Critical illness was common among patients with SARS. Affected patients had primarily single-organ respiratory failure, and half of mechanically ventilated patients died. The SARS outbreak greatly strained regional critical care resources.

摘要

背景

严重急性呼吸综合征(SARS)是一种新发现的可导致严重呼吸衰竭的传染病。

目的

确定SARS相关危重症患者的流行病学特征、病程及转归。

设计、地点和患者:对2003年疫情暴发至4月15日期间,多伦多地区13个重症监护病房(ICU)收治的38例SARS相关危重症成年患者进行回顾性病例系列研究。在ICU的前7天每日收集数据,并对患者进行28天的随访。

主要观察指标

主要观察指标为ICU入院后28天的死亡率。次要观察指标包括SARS相关危重症发生率、接受三级护理的ICU数量及被隔离的工作人员数量,以及因ICU获得性传播而感染SARS的医护人员数量。

结果

196例SARS患者中,38例(19%)发展为危重症,其中7例(18%)为医护人员。38例患者的年龄中位数(四分位间距[IQR])为57.4(39.0 - 69.6)岁。
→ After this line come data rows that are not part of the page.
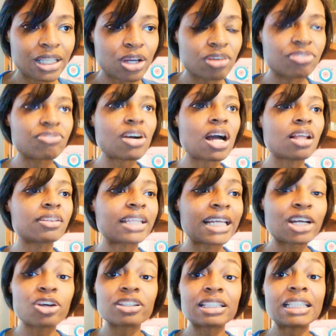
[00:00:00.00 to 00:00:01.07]
They are fall
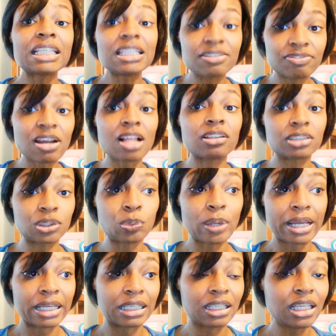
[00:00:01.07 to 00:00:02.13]
they are the falling
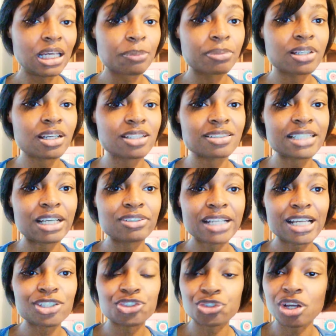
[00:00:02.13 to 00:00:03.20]
away because they're
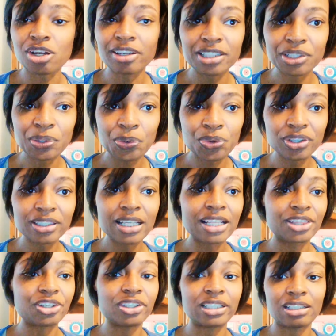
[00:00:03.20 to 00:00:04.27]
not strong in the Lord.
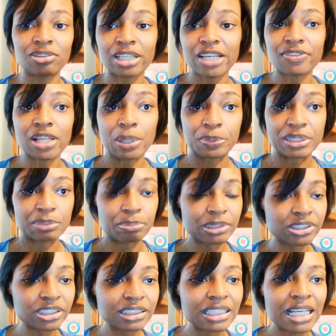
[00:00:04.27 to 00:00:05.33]
They don't have the Holy
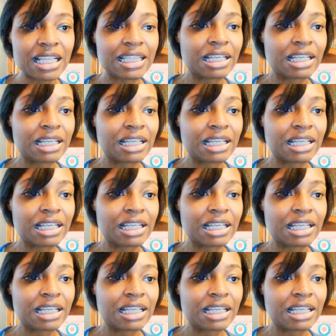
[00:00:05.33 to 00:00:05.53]
Spirit.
从初始症状到入住ICU的时间中位数(IQR)为8(5 - 10)天。29例(76%)需要机械通气,其中10例(34%)发生气压伤。38例患者中28天死亡率为13例(34%),需要机械通气的患者中,死亡率为29例中的13例(45%)。6例患者(16%)在28天时仍需机械通气。其中2例患者在8周随访时死亡。死亡患者年龄通常较大,有糖尿病史,入院时更可能有双侧影像学浸润。6个研究ICU中的SARS传播导致73张内科 - 外科ICU床位关闭。在2个大学ICU中,164名医护人员被隔离,16例(10%)感染SARS。

结论

危重症在SARS患者中很常见。受影响患者主要为单器官呼吸衰竭,机械通气患者中有一半死亡。SARS疫情极大地消耗了地区重症监护资源。